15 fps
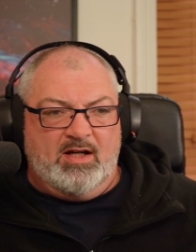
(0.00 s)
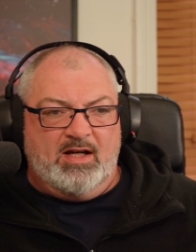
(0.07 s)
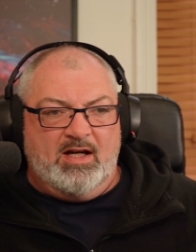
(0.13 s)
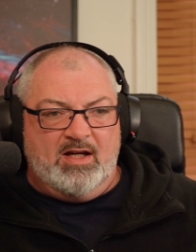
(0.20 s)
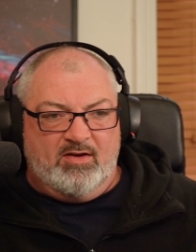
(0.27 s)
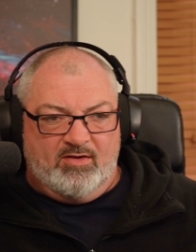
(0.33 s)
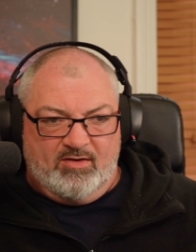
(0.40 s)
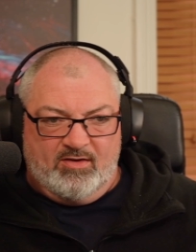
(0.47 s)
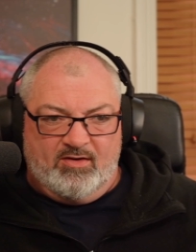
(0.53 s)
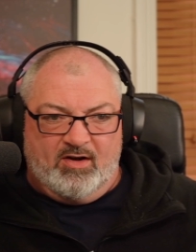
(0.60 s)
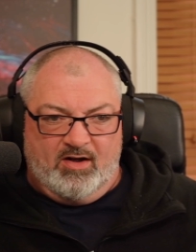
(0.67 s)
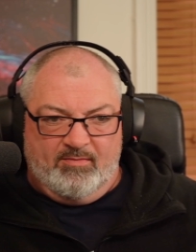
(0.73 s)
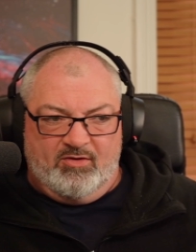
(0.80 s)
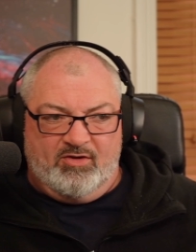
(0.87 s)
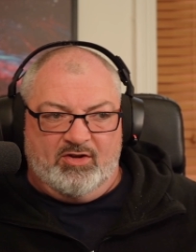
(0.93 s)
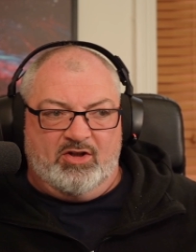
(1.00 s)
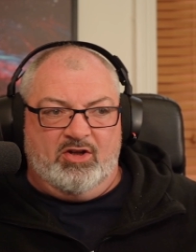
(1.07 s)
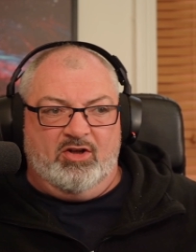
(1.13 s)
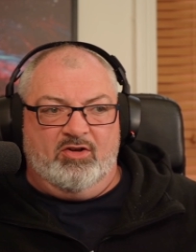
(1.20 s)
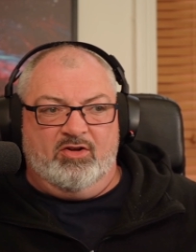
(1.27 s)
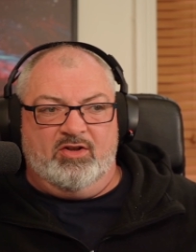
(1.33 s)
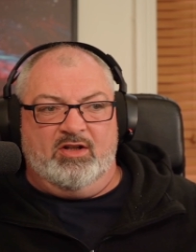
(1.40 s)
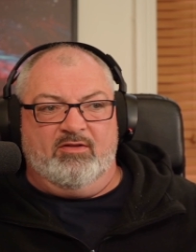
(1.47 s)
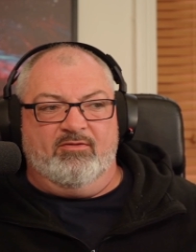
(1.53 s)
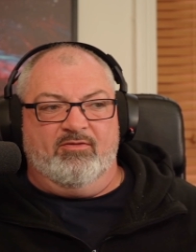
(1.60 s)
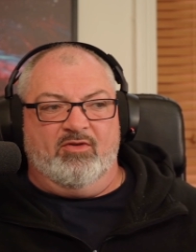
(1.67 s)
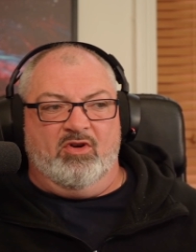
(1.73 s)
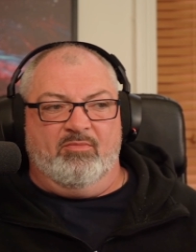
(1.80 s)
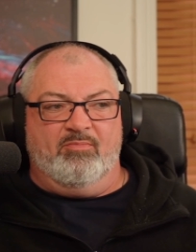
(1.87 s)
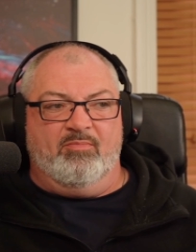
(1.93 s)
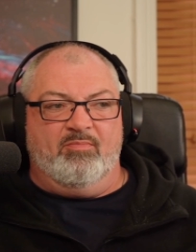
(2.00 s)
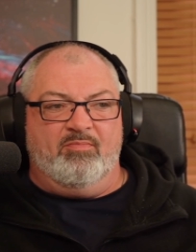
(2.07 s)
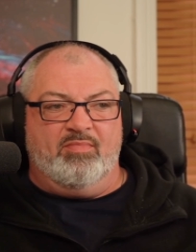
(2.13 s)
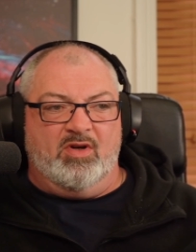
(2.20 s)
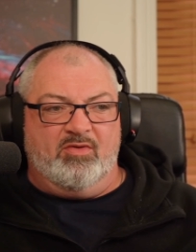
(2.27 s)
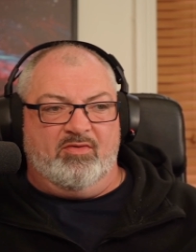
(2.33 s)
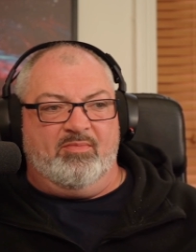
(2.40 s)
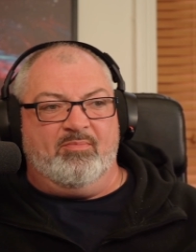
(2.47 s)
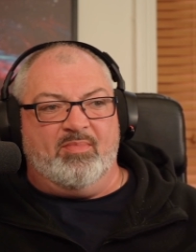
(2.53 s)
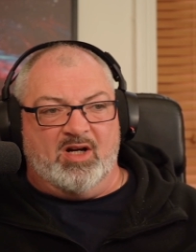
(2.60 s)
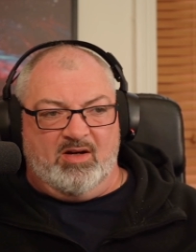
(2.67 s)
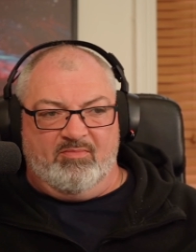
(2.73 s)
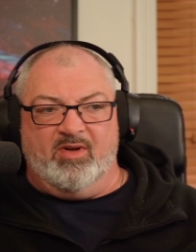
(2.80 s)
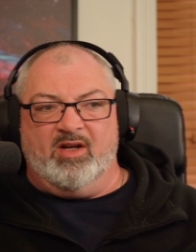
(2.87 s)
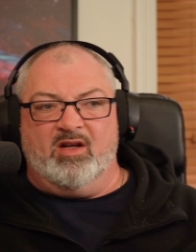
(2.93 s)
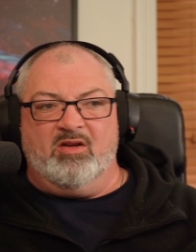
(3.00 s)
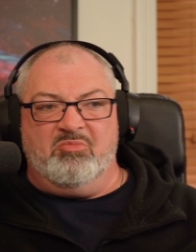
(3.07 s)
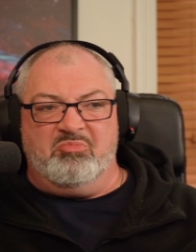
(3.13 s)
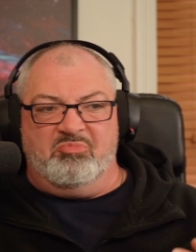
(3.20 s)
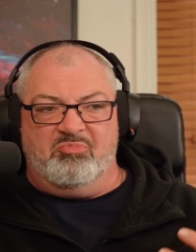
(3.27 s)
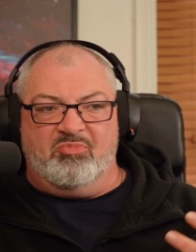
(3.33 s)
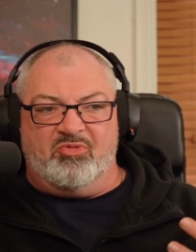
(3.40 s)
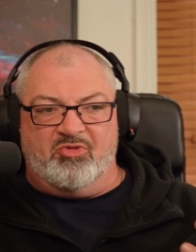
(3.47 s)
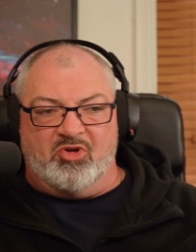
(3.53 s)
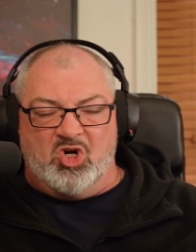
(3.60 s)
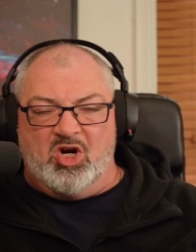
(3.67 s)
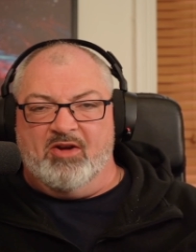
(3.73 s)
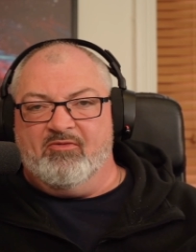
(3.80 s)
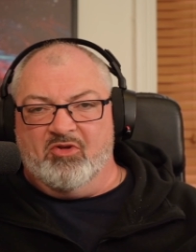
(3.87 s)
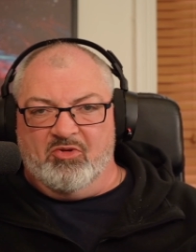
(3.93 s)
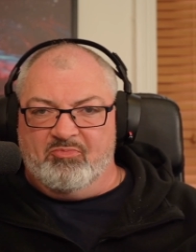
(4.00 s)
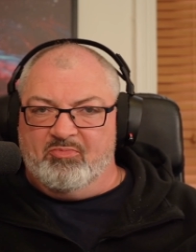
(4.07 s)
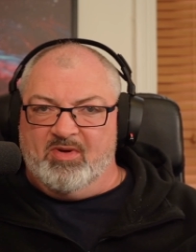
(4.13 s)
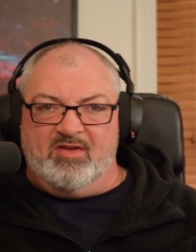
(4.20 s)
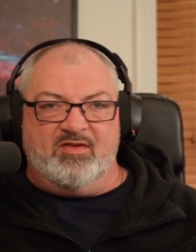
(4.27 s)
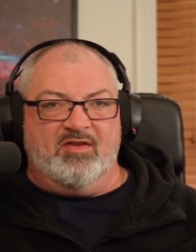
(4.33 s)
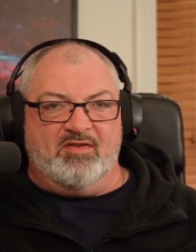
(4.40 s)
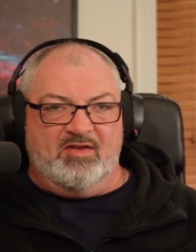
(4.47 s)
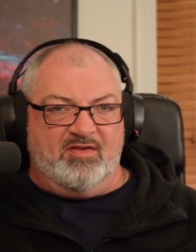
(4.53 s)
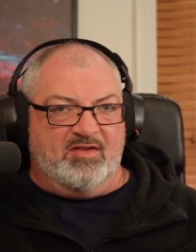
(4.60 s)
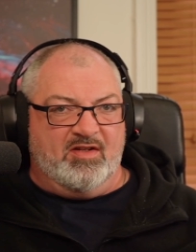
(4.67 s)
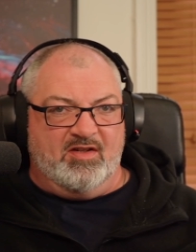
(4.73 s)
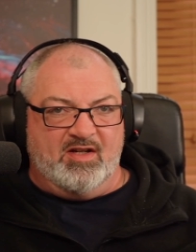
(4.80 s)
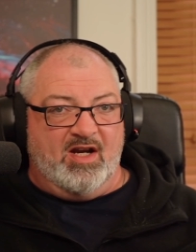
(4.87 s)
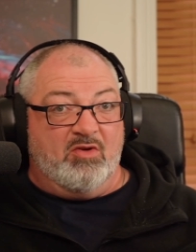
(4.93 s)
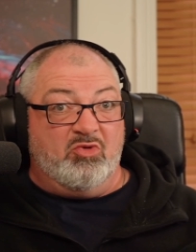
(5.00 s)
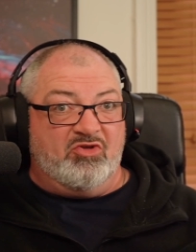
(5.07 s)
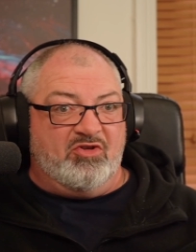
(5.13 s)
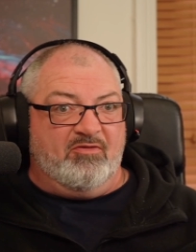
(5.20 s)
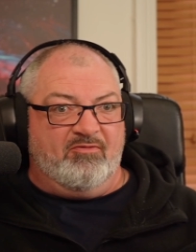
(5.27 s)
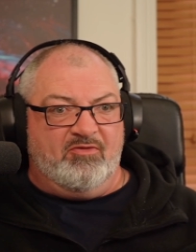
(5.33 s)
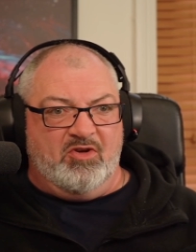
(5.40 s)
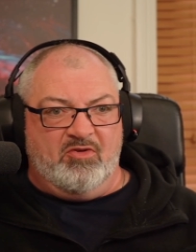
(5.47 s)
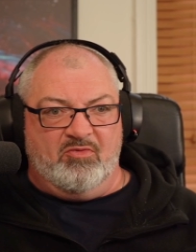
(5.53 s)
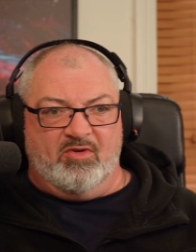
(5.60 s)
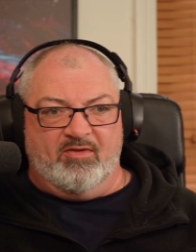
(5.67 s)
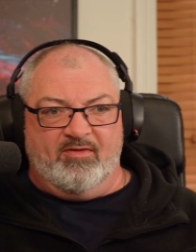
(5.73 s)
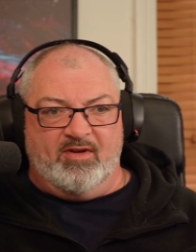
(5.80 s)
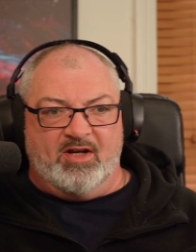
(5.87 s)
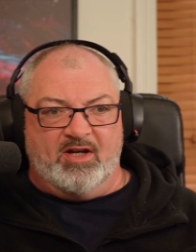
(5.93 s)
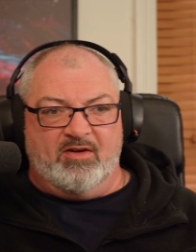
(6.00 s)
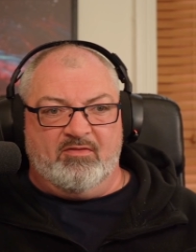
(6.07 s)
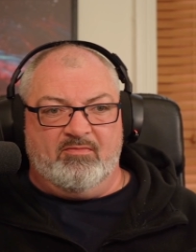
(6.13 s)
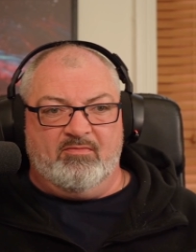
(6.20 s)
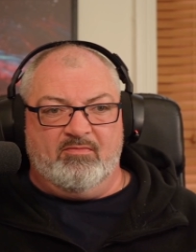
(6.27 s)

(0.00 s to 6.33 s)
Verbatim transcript: is cybersecurity for both public and private businesses today? What's your view on that?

= = = = = = =

→ **Directions for this task**:
Every line of the data should be copied as it stands, without the images.

→ **Task result**:
15 fps
(0.00 s)
(0.07 s)
(0.13 s)
(0.20 s)
(0.27 s)
(0.33 s)
(0.40 s)
(0.47 s)
(0.53 s)
(0.60 s)
(0.67 s)
(0.73 s)
(0.80 s)
(0.87 s)
(0.93 s)
(1.00 s)
(1.07 s)
(1.13 s)
(1.20 s)
(1.27 s)
(1.33 s)
(1.40 s)
(1.47 s)
(1.53 s)
(1.60 s)
(1.67 s)
(1.73 s)
(1.80 s)
(1.87 s)
(1.93 s)
(2.00 s)
(2.07 s)
(2.13 s)
(2.20 s)
(2.27 s)
(2.33 s)
(2.40 s)
(2.47 s)
(2.53 s)
(2.60 s)
(2.67 s)
(2.73 s)
(2.80 s)
(2.87 s)
(2.93 s)
(3.00 s)
(3.07 s)
(3.13 s)
(3.20 s)
(3.27 s)
(3.33 s)
(3.40 s)
(3.47 s)
(3.53 s)
(3.60 s)
(3.67 s)
(3.73 s)
(3.80 s)
(3.87 s)
(3.93 s)
(4.00 s)
(4.07 s)
(4.13 s)
(4.20 s)
(4.27 s)
(4.33 s)
(4.40 s)
(4.47 s)
(4.53 s)
(4.60 s)
(4.67 s)
(4.73 s)
(4.80 s)
(4.87 s)
(4.93 s)
(5.00 s)
(5.07 s)
(5.13 s)
(5.20 s)
(5.27 s)
(5.33 s)
(5.40 s)
(5.47 s)
(5.53 s)
(5.60 s)
(5.67 s)
(5.73 s)
(5.80 s)
(5.87 s)
(5.93 s)
(6.00 s)
(6.07 s)
(6.13 s)
(6.20 s)
(6.27 s)

(0.00 s to 6.33 s)
Verbatim transcript: is cybersecurity for both public and private businesses today? What's your view on that?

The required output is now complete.